Monsieur Y soutient que l’envoi par recommandé électronique n’est pas prévu par l’article 35 de la loi du 03 juillet 1978.
Le Tribunal du Travail se réfère au règlement n°910/2014 du Parlement européen et du Conseil du 23 juillet 2014 sur l’identification électronique et les services de confiance pour les transactions électroniques au sein du marché intérieur ainsi qu’à la loi du 21 juillet 2016 mettant en œuvre et complétant ce règlement par comparaison avec la définition du recommandé postal prévu à l’article 27 de la loi du 26 janvier 2018 relative aux services postaux.
Le Tribunal du Travail rappelle que seule la signature électronique qualifiée est assimilée à une signature manuscrite et bénéficie des mêmes effets juridiques.
Il rappelle également que l’article XII.25, § 1 du Code du Droit Économique prévoit qu’une personne ne peut être contrainte de recevoir un acte juridique par voie électronique.
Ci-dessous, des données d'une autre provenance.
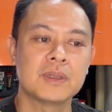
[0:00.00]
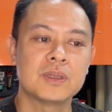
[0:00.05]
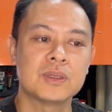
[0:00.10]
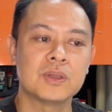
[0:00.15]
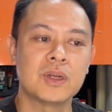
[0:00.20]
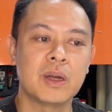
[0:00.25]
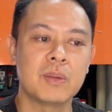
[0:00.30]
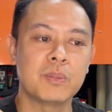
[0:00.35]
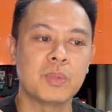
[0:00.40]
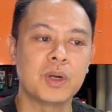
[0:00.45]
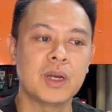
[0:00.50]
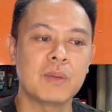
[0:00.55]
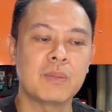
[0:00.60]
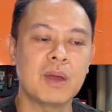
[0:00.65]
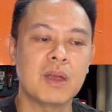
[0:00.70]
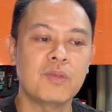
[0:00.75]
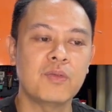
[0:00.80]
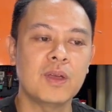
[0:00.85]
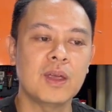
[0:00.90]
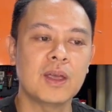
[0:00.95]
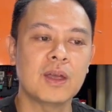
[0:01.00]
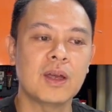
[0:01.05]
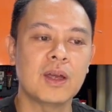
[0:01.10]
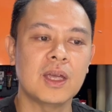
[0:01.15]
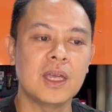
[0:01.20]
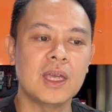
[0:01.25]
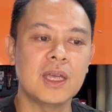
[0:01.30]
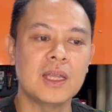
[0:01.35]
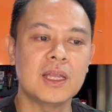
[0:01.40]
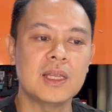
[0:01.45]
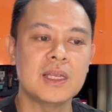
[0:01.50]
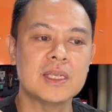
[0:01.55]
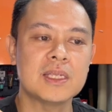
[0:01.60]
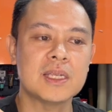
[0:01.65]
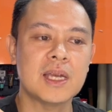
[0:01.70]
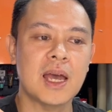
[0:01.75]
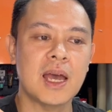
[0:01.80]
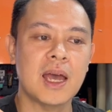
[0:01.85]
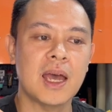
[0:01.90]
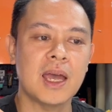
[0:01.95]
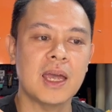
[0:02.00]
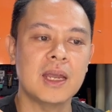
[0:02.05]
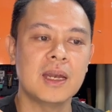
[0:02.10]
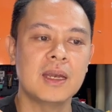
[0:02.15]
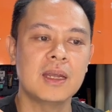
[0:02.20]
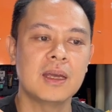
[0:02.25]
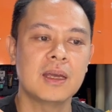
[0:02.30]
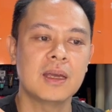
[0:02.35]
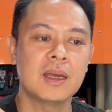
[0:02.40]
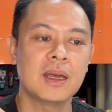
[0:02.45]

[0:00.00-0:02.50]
So I'm putting my finger inside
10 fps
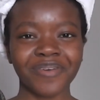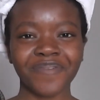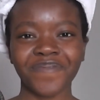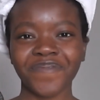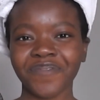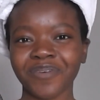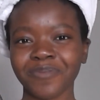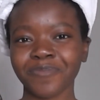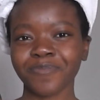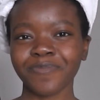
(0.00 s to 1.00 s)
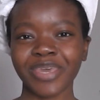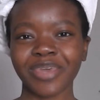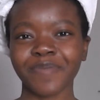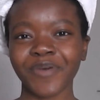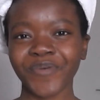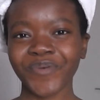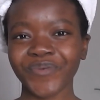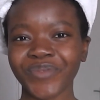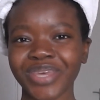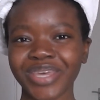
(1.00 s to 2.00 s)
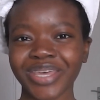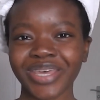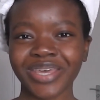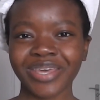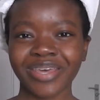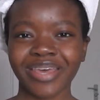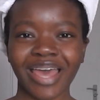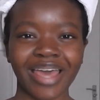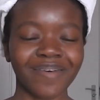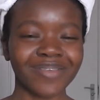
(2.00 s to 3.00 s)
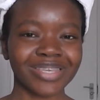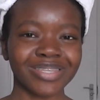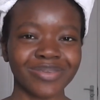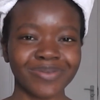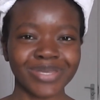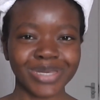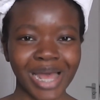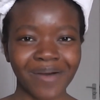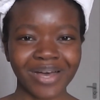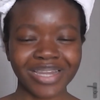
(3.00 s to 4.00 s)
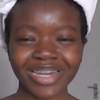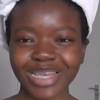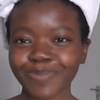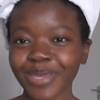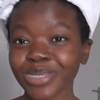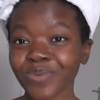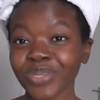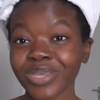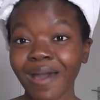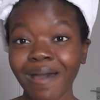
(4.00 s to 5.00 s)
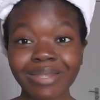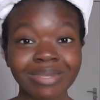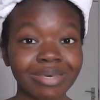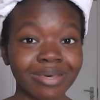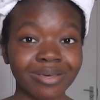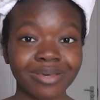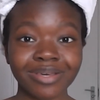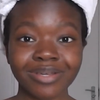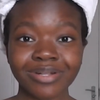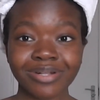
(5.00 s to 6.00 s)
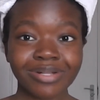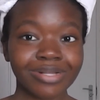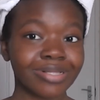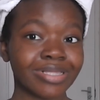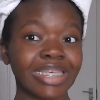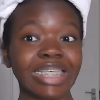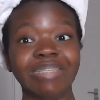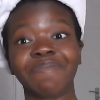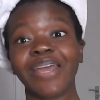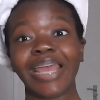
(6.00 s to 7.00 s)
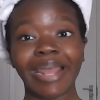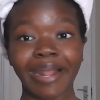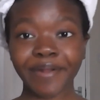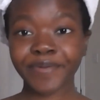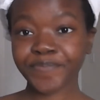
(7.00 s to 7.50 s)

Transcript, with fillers: of being a bit rude and asking to use the shower. I didn't expect it would turn into this right here.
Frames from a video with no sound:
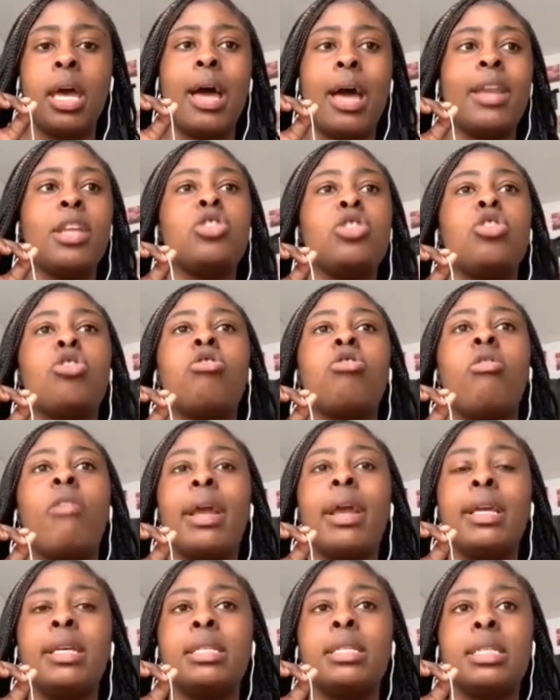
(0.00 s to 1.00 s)
And it's
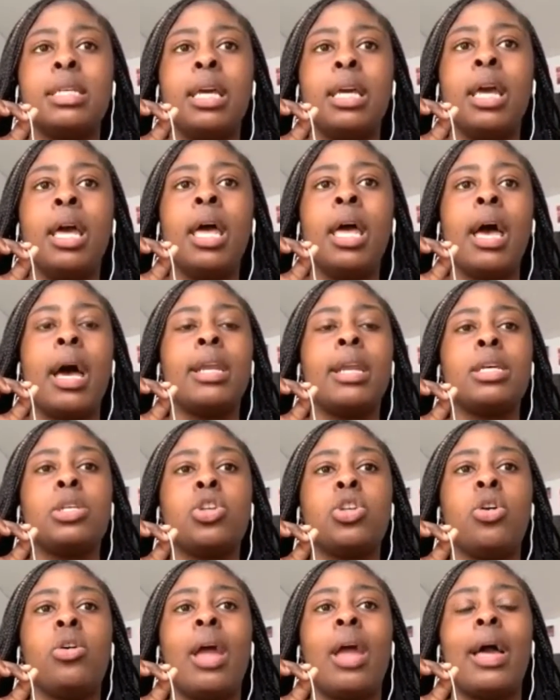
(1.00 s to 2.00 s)
crazy. And it's
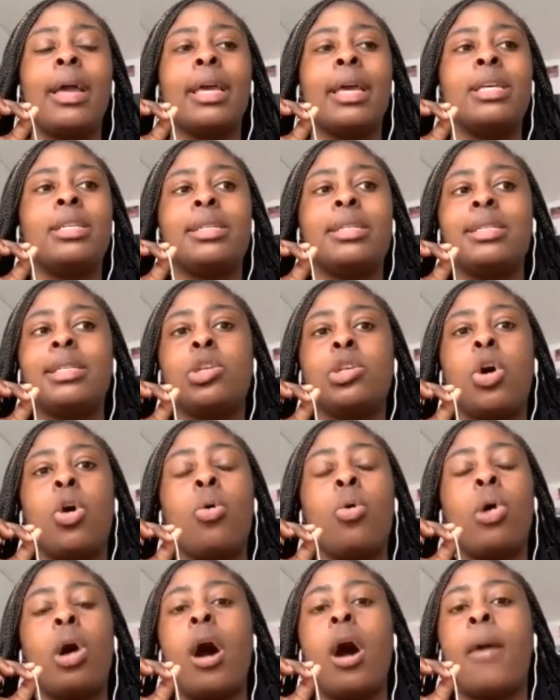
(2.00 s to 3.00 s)
so like, it's just this
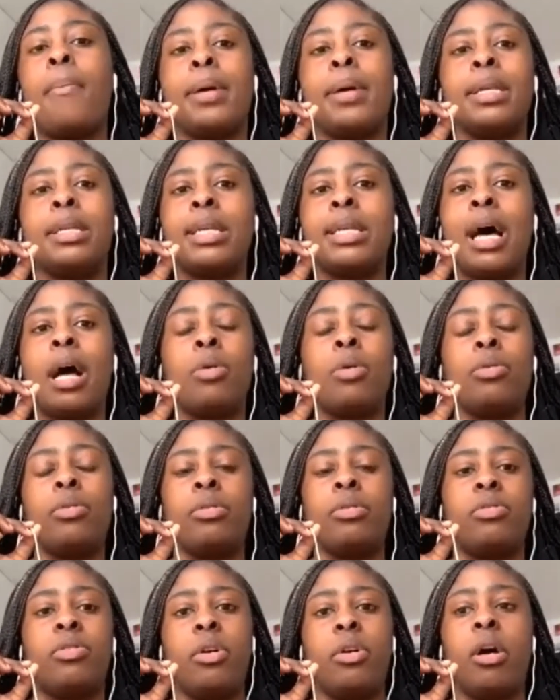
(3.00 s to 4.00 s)
whole up and down
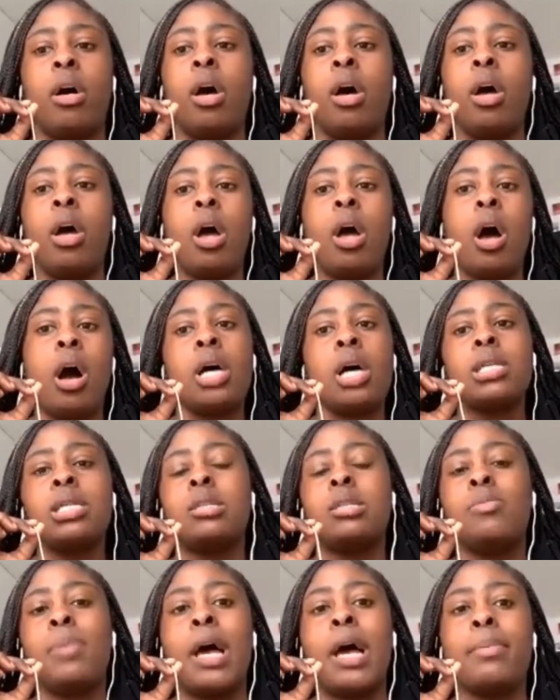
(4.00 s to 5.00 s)
for us
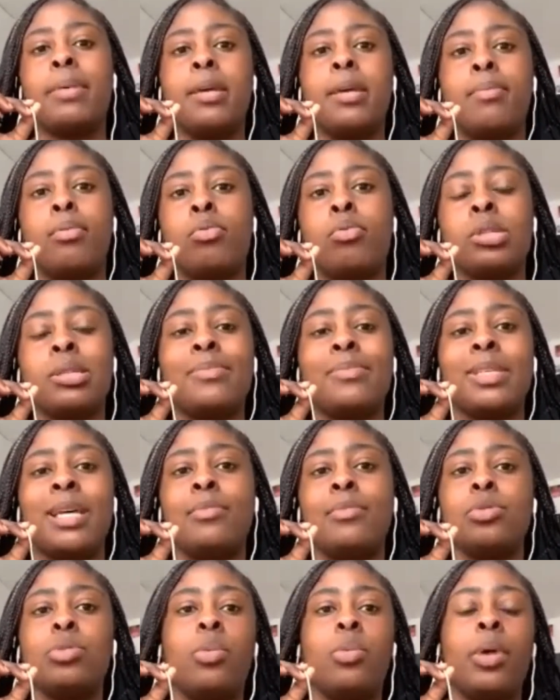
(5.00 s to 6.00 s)
as Black people.
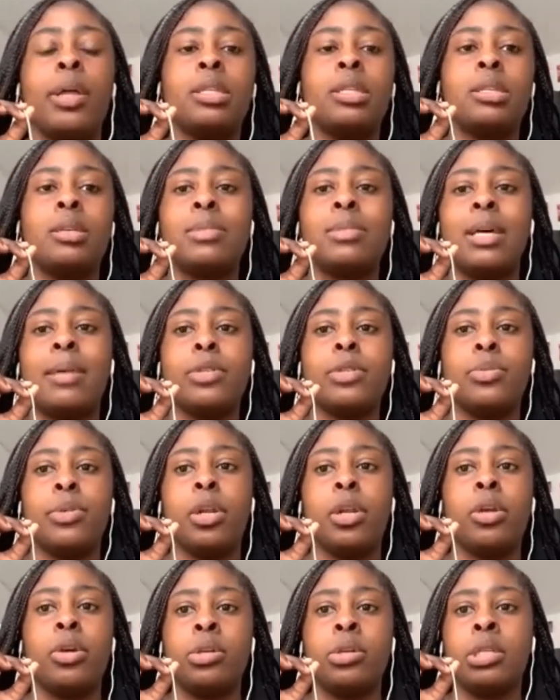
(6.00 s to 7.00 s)
Sometimes we win, sometimes we
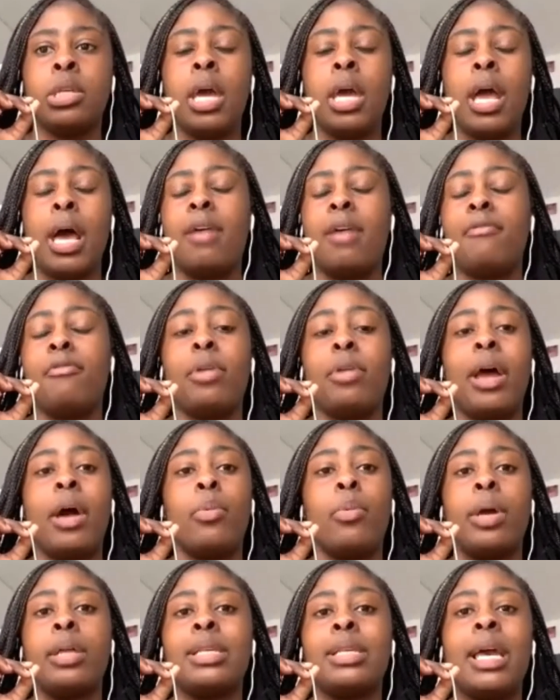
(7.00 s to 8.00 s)
lose. And I feel like
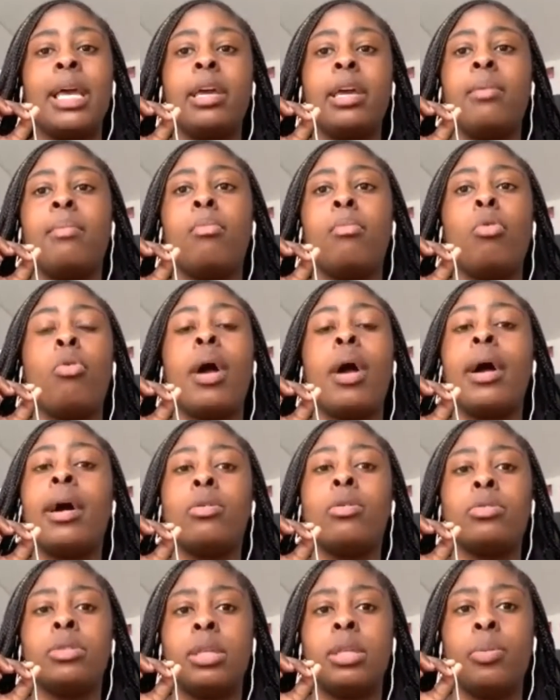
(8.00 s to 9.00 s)
we're taking more
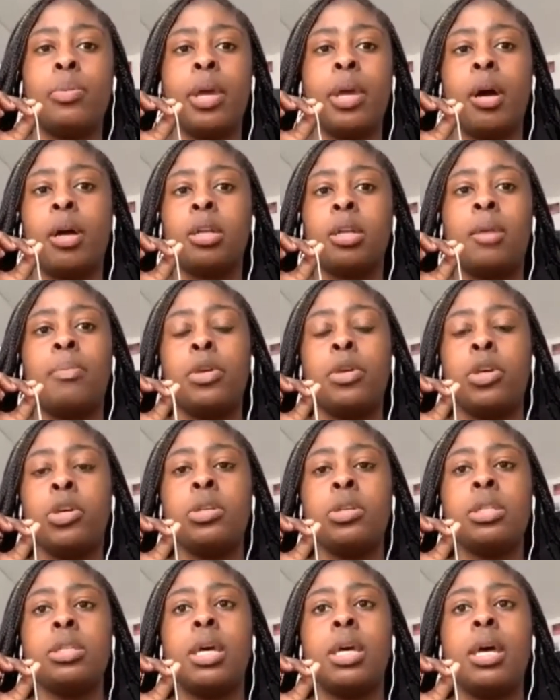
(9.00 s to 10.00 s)
L's than we are W's.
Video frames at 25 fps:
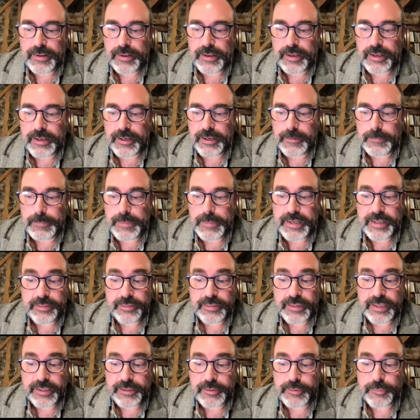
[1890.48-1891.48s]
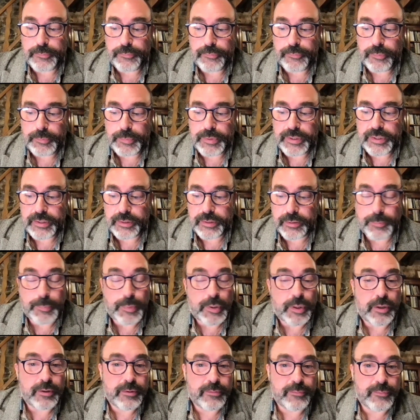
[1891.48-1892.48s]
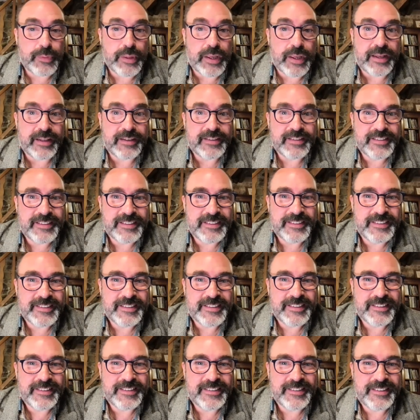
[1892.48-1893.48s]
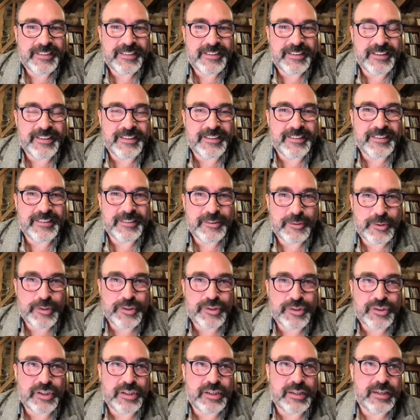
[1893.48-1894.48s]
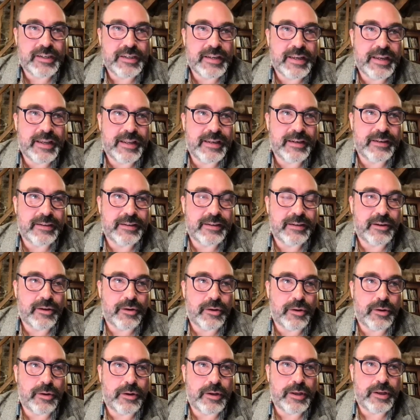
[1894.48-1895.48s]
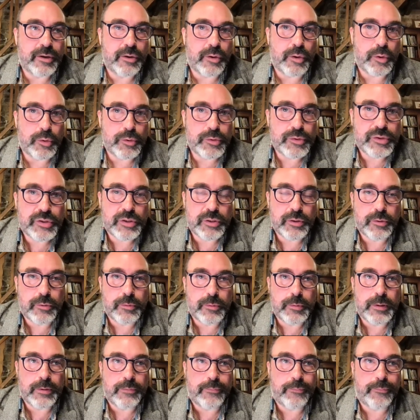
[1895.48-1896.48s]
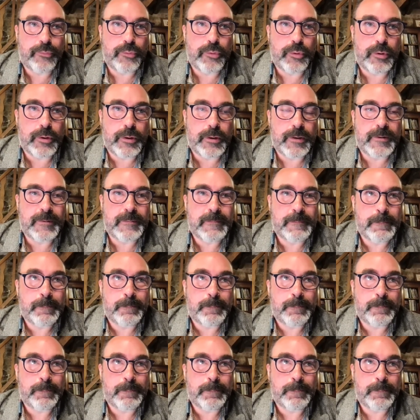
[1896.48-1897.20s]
And thank you for being a part of that, Christian, and also for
Cela signifie que le destinataire d’un recommandé électronique peut explicitement ou implicitement refuser de recevoir ce courrier électronique.
Analysant le cas d’espèce, le tribunal relève que l’employeur ne produit pas et n’invoque pas non plus l’existence d’un accord préalable de Monsieur Y par lequel celui-ci aurait accepté de recourir à l’envoi d’un recommandé électronique en cas de licenciement pour motif grave.
En conséquence, le Tribunal du Travail conclut au caractère irrégulier du licenciement pour motif grave de Monsieur Y et condamne l’employeur à lui payer une indemnité compensatoire de préavis.
Qu’en penser ?
Pour qu’un envoi recommandé électronique qualifié puisse avoir les mêmes effets juridiques qu’un recommandé postal ordinaire, il convient que le destinataire ait explicitement ou implicitement accepté de recevoir un tel courrier.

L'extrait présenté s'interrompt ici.